Outliers

This package offers a few algoritms that might help you find outliers. Note that we offer a subset of algorithms that we could not find elsewhere. If you’re interested in more algorithms we might recommend you have a look at pyod too. That said, we’ll demonstrate a few approaches here.

Decomposition Based Detection

The scikit-learn ecosystem offers many tools for dimensionality reduction. Two popular variants are PCA and UMAP. What is nice about both of these methods is that they can reduce the data but also apply the inverse operation.

This is similar to what an autoencoder might do. But let’s now say that we have a dataset \(X\) and that we’re happy with our dimensionality reduction technique. In this situation there’s a balance between reduction of data and loss of information.

Suppose that we have a datapoint \(x_{\text{orig}}\) we pass through our transformer after which we try to reconstruct it again. If \(x_{\text{orig}}\) differs a lot from \(x_{\text{reconstruct}}\) then we may have a good candidate to investigate as an outlier.

[6]:

import matplotlib.pylab as plt
from sklearn.datasets import load_iris
from pandas.plotting import parallel_coordinates
from sklego.decomposition import UMAPOutlierDetection, PCAOutlierDetection

X_orig, y = load_iris(return_X_y=True, as_frame=True)

We’ll demonstrate both methods briefly below, using this following function to make some plots.

[10]:

def plot_model(mod, components, threshold):
    mod = mod(n_components=components, threshold=threshold).fit(X_orig)
    X = X_orig.copy()
    X['label'] = mod.predict(X)

    plt.figure(figsize=(12, 3))
    plt.subplot(121)
    parallel_coordinates(X.loc[lambda d: d['label'] == 1], class_column='label', alpha=0.5)
    parallel_coordinates(X.loc[lambda d: d['label'] == -1], class_column='label', color='red', alpha=0.7)
    plt.title("outlier shown via parallel coordinates")

    if components == 2:
        plt.subplot(122)
        X_reduced = mod.transform(X_orig)
        plt.scatter(X_reduced[:, 0], X_reduced[:, 1], c=X['label'])
        plt.title("outlier shown in 2d");

PCA Demonstration

[11]:

plot_model(PCAOutlierDetection, components=2, threshold=0.1)

UMAP Demonstration

[12]:

plot_model(UMAPOutlierDetection, components=2, threshold=0.2)

One thing to keep in mind here: UMAP is a lot slower.

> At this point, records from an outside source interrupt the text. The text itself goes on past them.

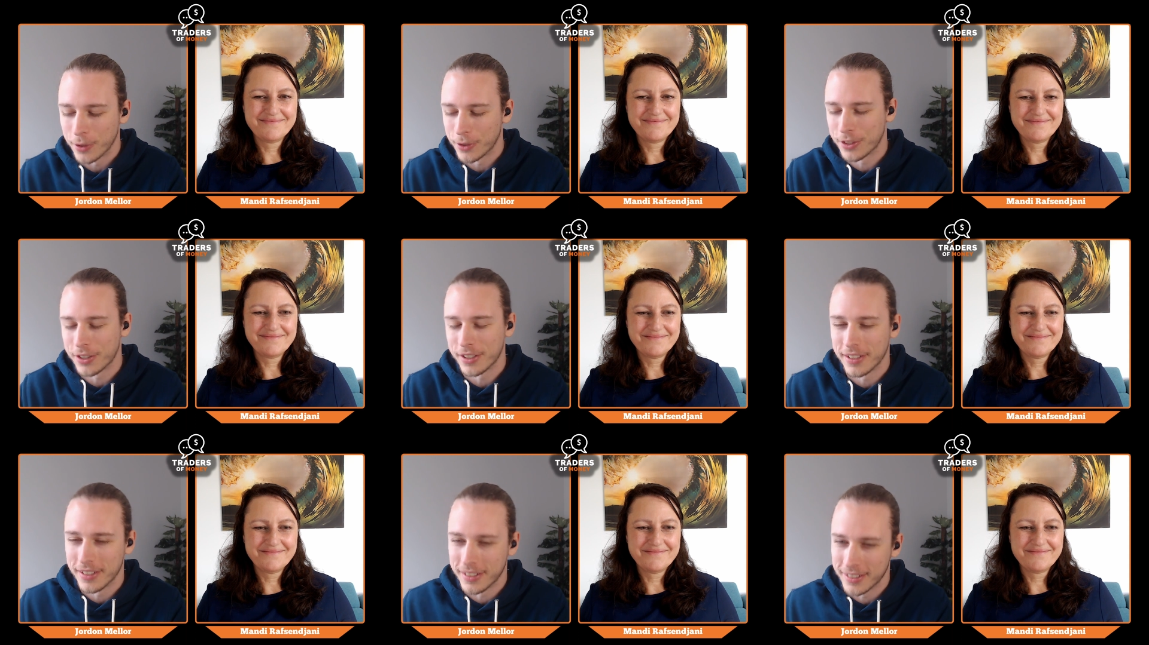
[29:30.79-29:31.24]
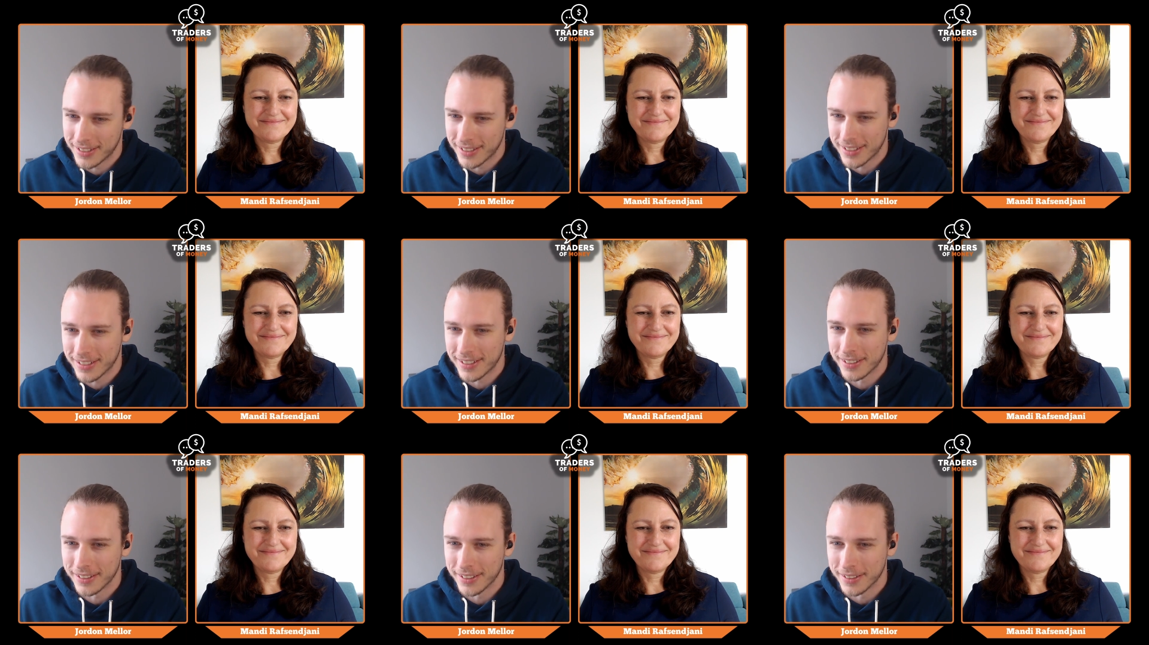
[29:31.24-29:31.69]

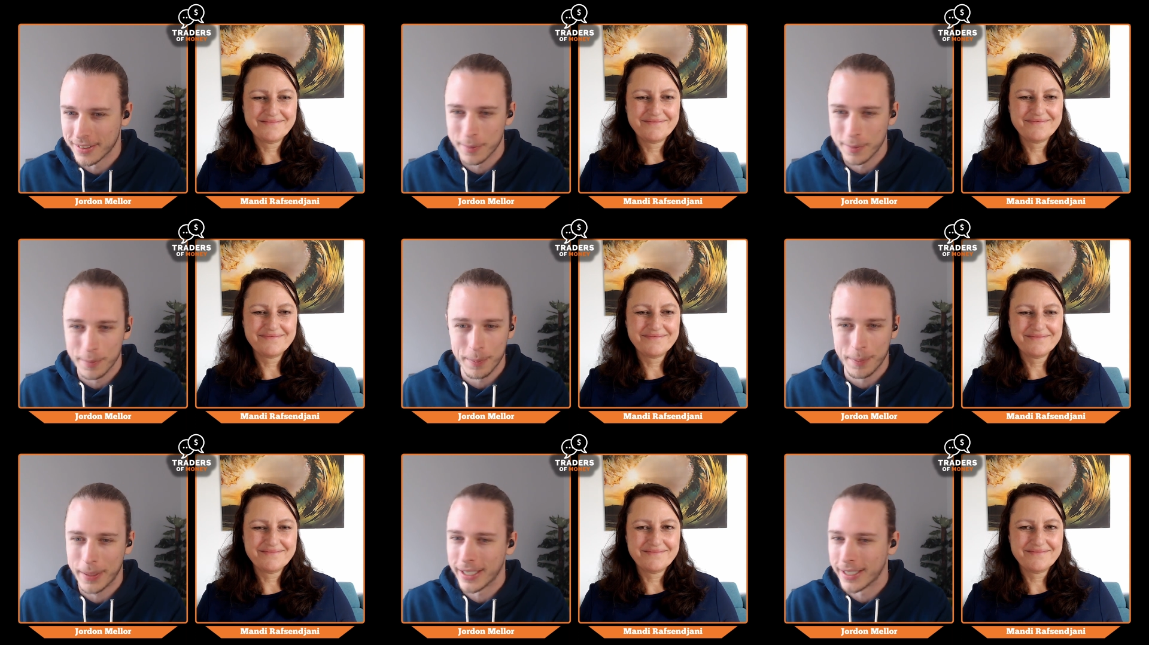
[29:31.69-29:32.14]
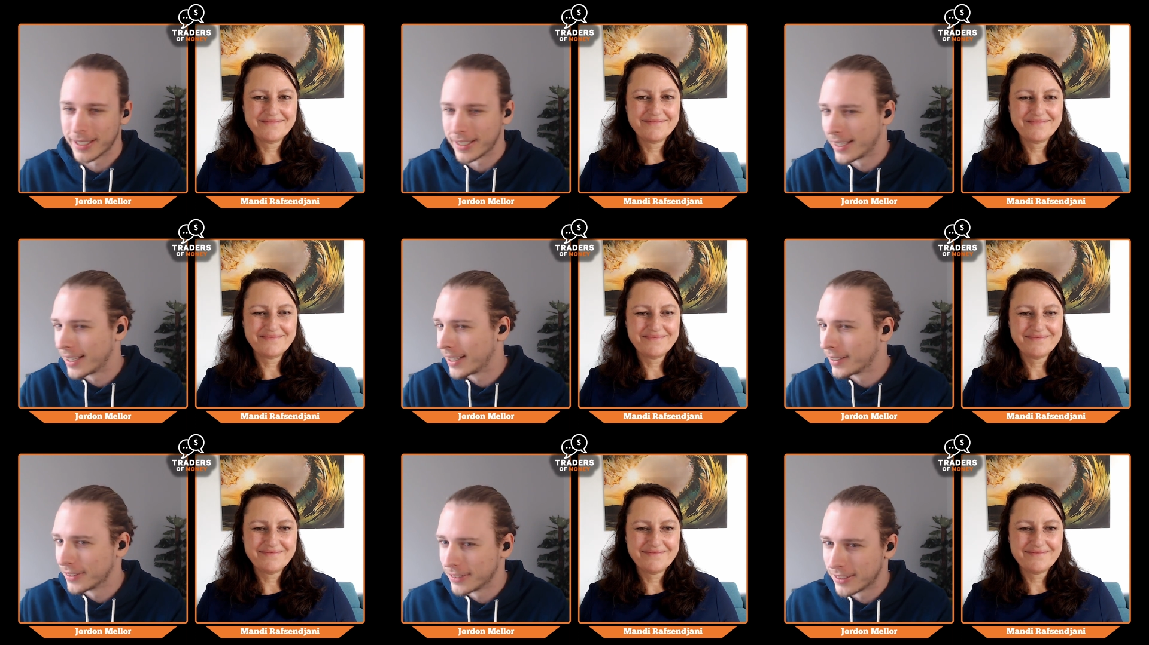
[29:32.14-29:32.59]
Speaker 1: emotions to P
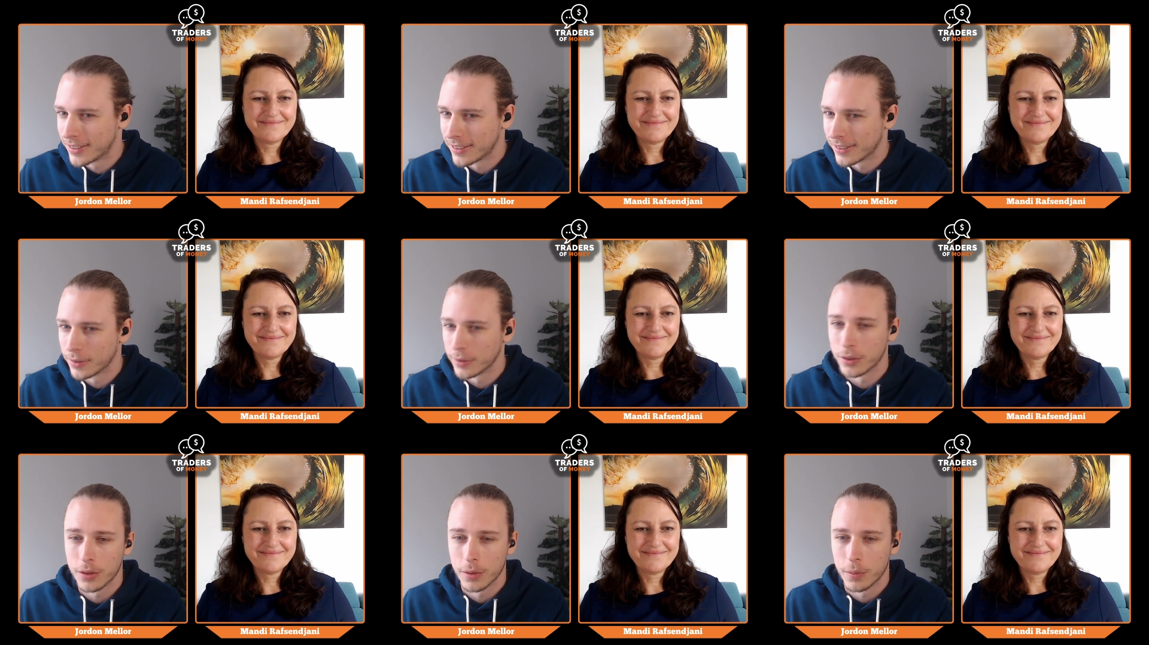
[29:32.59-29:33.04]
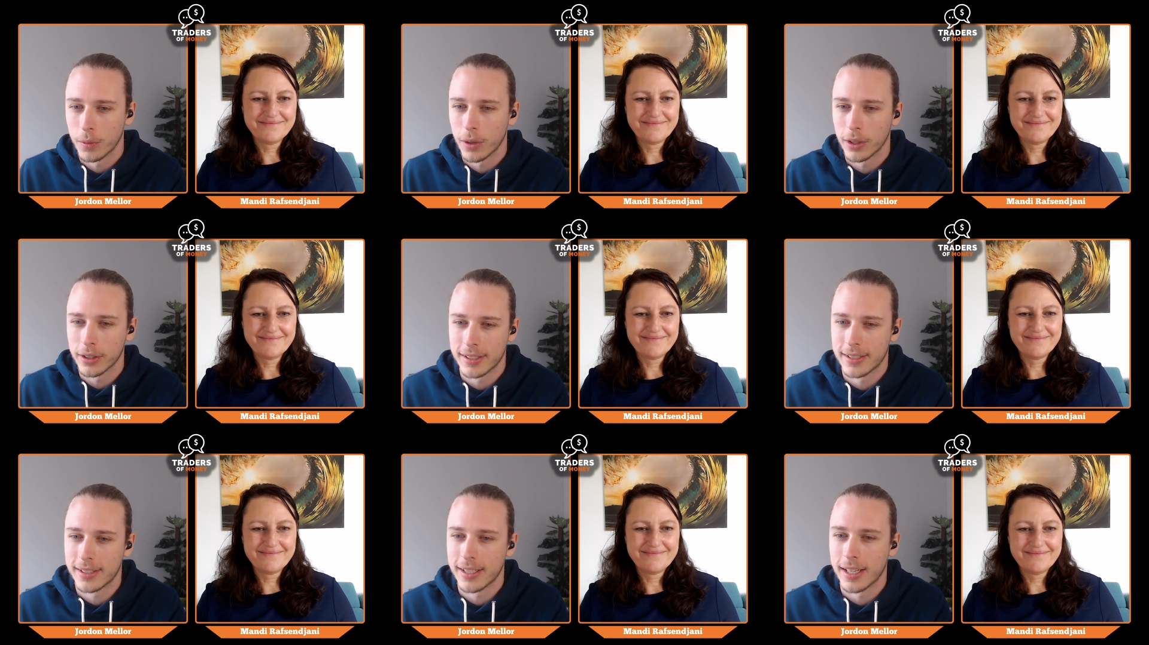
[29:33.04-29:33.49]
and L to to
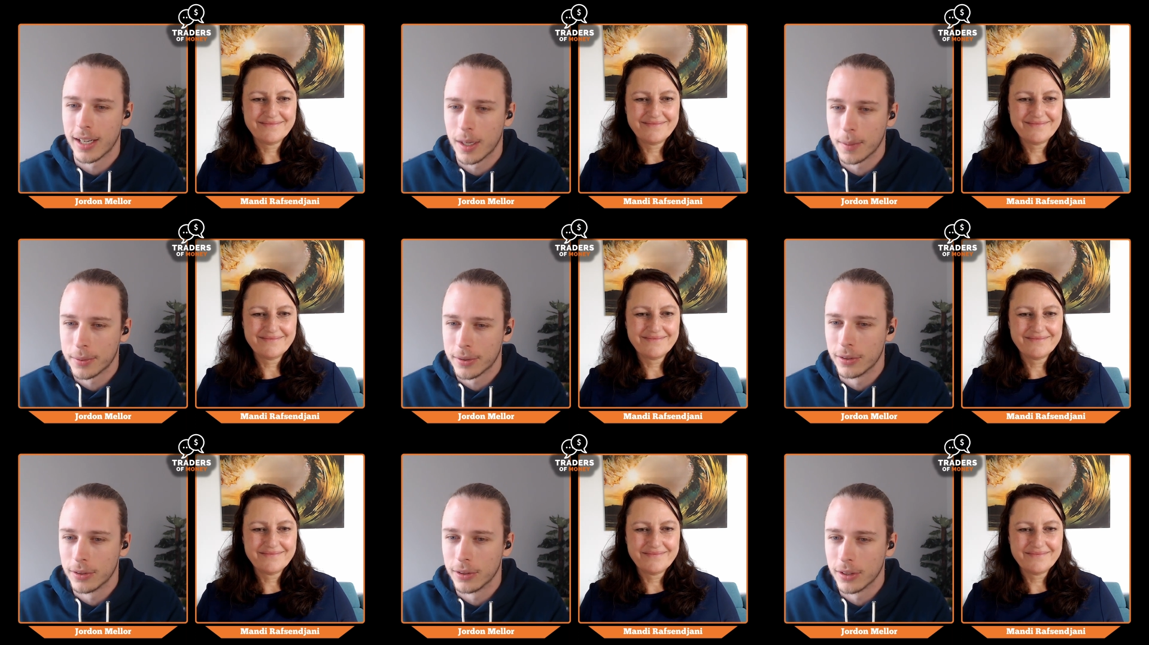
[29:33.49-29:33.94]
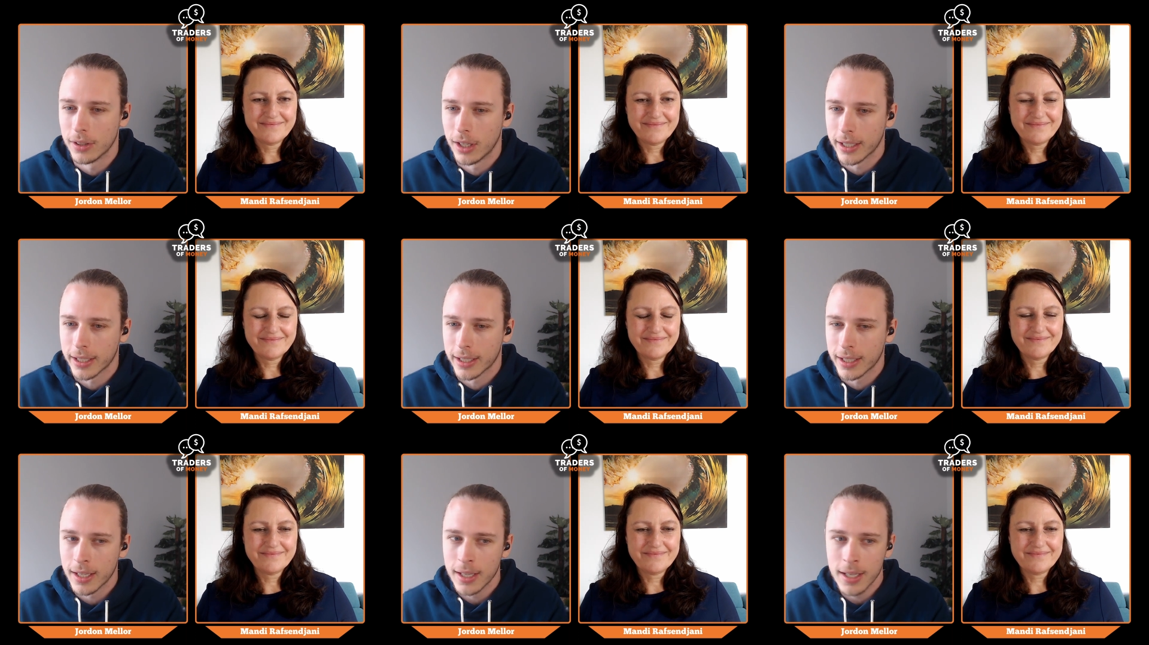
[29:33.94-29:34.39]
what the setups look
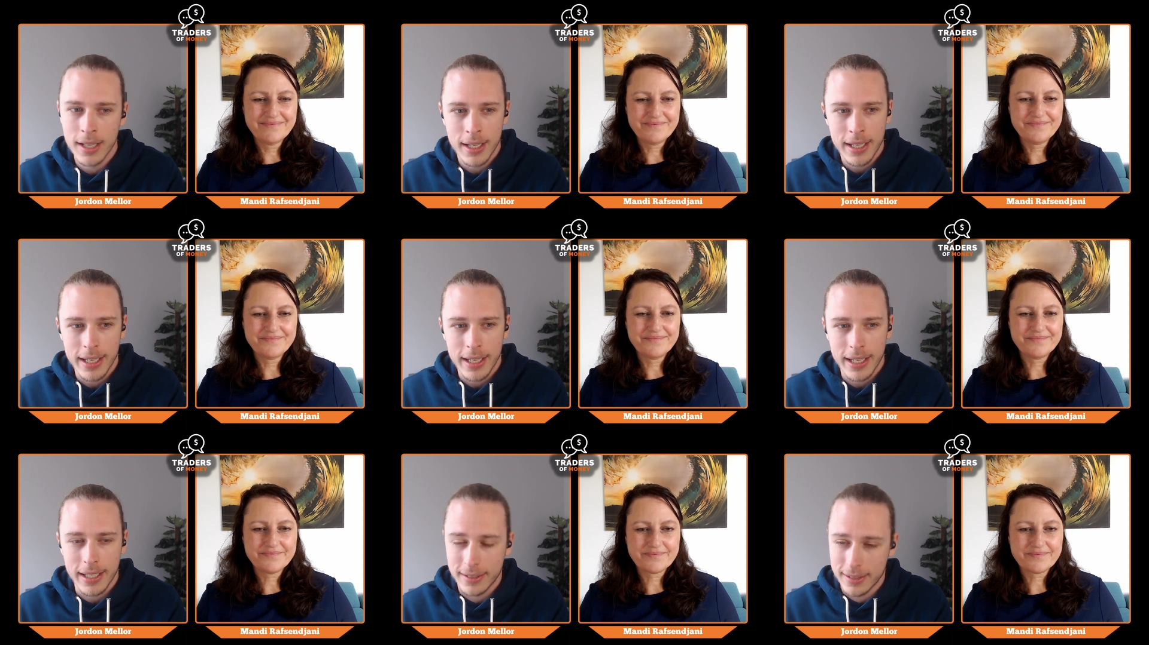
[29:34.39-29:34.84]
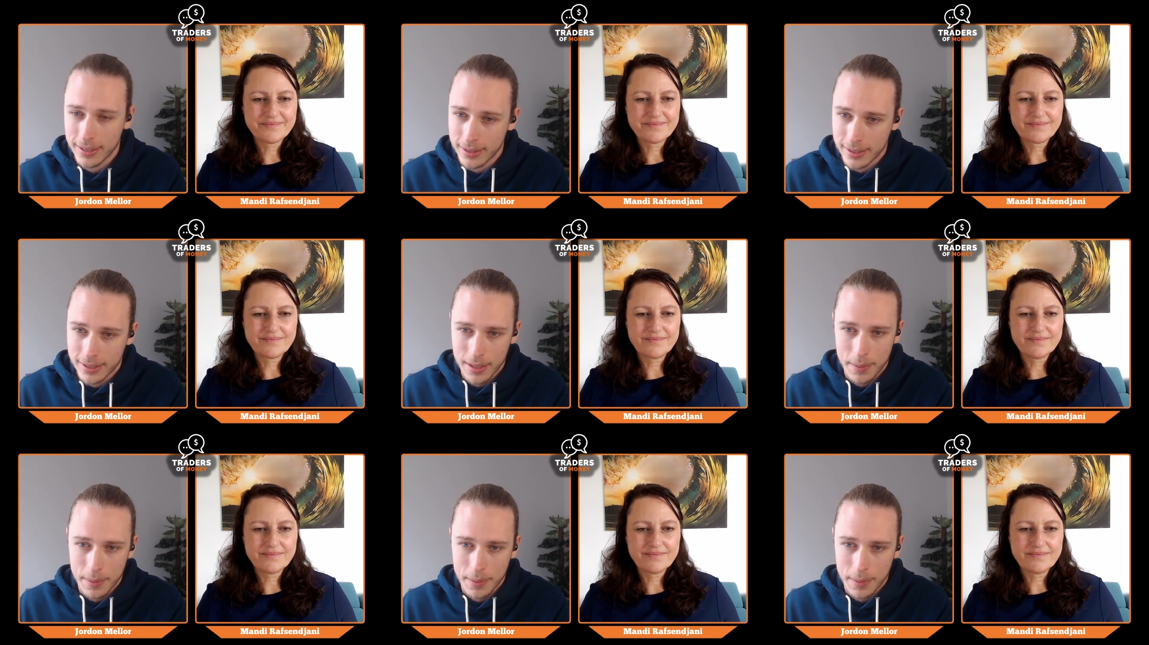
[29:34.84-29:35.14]
like. Is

Interpretation of Hyperparams

Both methods have a n_components and threshold parameter. The former tells the underlying transformer how many components to reduce to while the latter tells the model when to consider a reconstruction error “too big” for a datapoint not to be an outlier. If the relative error is larger than the set threshold it will be detected as an outlier. Typically that means that the threshold will be a lower value between 0.0-0.1. You can also specify an absolute threshold if that is preferable.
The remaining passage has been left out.